* **What you need to do**
Exclude images, then output the remaining data verbatim.

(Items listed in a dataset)
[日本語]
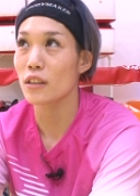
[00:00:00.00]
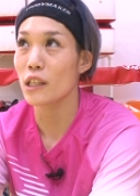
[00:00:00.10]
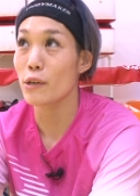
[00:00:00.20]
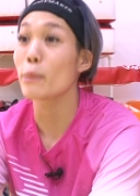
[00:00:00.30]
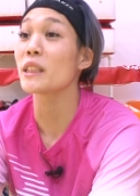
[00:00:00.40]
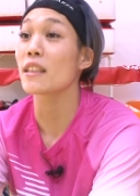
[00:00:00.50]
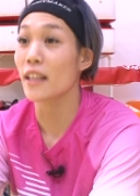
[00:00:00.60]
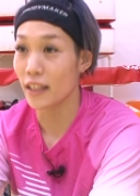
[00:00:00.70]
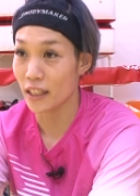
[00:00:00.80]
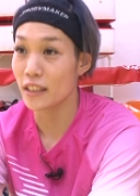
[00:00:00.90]
K−1 アマチュア
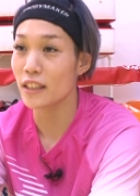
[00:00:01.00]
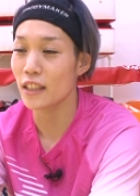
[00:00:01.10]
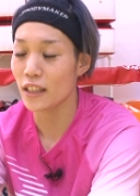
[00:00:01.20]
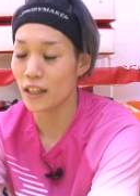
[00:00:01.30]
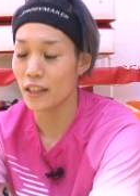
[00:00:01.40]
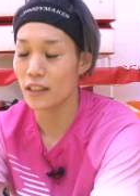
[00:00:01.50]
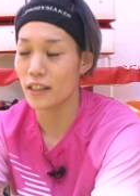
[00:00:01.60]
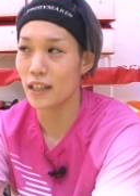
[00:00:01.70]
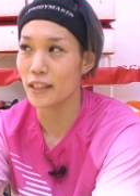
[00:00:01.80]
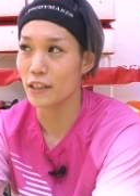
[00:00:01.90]
大会に出たれ
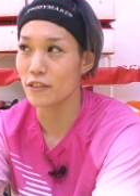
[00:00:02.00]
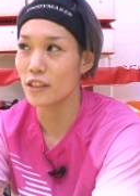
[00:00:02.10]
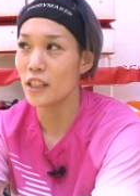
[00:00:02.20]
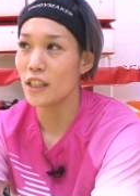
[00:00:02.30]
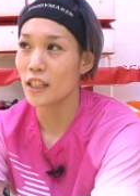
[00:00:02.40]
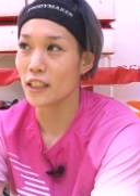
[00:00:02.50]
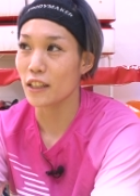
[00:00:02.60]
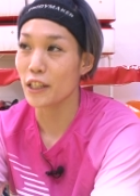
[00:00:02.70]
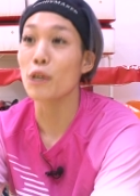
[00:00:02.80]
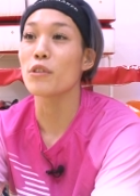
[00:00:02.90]
出られてる方
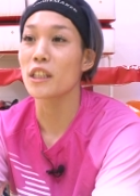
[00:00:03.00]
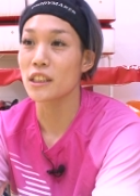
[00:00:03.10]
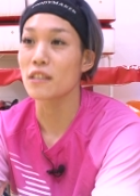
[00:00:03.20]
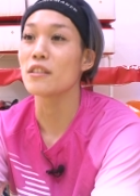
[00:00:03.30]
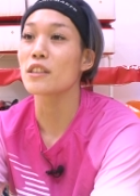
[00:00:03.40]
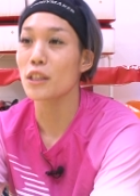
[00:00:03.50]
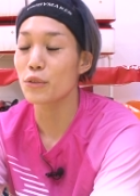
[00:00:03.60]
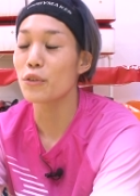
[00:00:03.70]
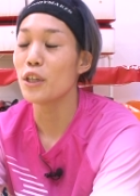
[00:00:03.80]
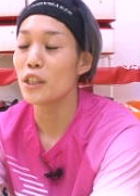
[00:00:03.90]
が結構いらっしゃるんですけ
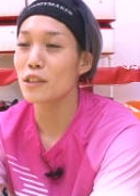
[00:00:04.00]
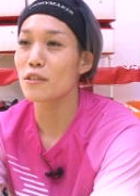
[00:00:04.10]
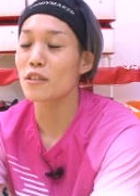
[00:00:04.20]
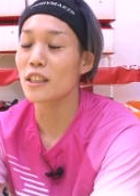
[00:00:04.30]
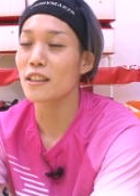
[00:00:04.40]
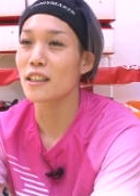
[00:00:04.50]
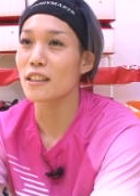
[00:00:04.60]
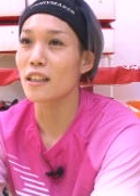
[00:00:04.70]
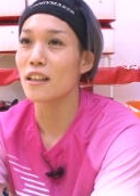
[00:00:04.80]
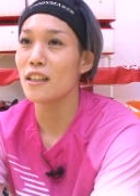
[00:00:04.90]
どその
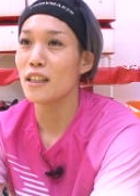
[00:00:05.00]
方々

* **Reply to the task**
[日本語]
[00:00:00.00]
[00:00:00.10]
[00:00:00.20]
[00:00:00.30]
[00:00:00.40]
[00:00:00.50]
[00:00:00.60]
[00:00:00.70]
[00:00:00.80]
[00:00:00.90]
K−1 アマチュア
[00:00:01.00]
[00:00:01.10]
[00:00:01.20]
[00:00:01.30]
[00:00:01.40]
[00:00:01.50]
[00:00:01.60]
[00:00:01.70]
[00:00:01.80]
[00:00:01.90]
大会に出たれ
[00:00:02.00]
[00:00:02.10]
[00:00:02.20]
[00:00:02.30]
[00:00:02.40]
[00:00:02.50]
[00:00:02.60]
[00:00:02.70]
[00:00:02.80]
[00:00:02.90]
出られてる方
[00:00:03.00]
[00:00:03.10]
[00:00:03.20]
[00:00:03.30]
[00:00:03.40]
[00:00:03.50]
[00:00:03.60]
[00:00:03.70]
[00:00:03.80]
[00:00:03.90]
が結構いらっしゃるんですけ
[00:00:04.00]
[00:00:04.10]
[00:00:04.20]
[00:00:04.30]
[00:00:04.40]
[00:00:04.50]
[00:00:04.60]
[00:00:04.70]
[00:00:04.80]
[00:00:04.90]
どその
[00:00:05.00]
方々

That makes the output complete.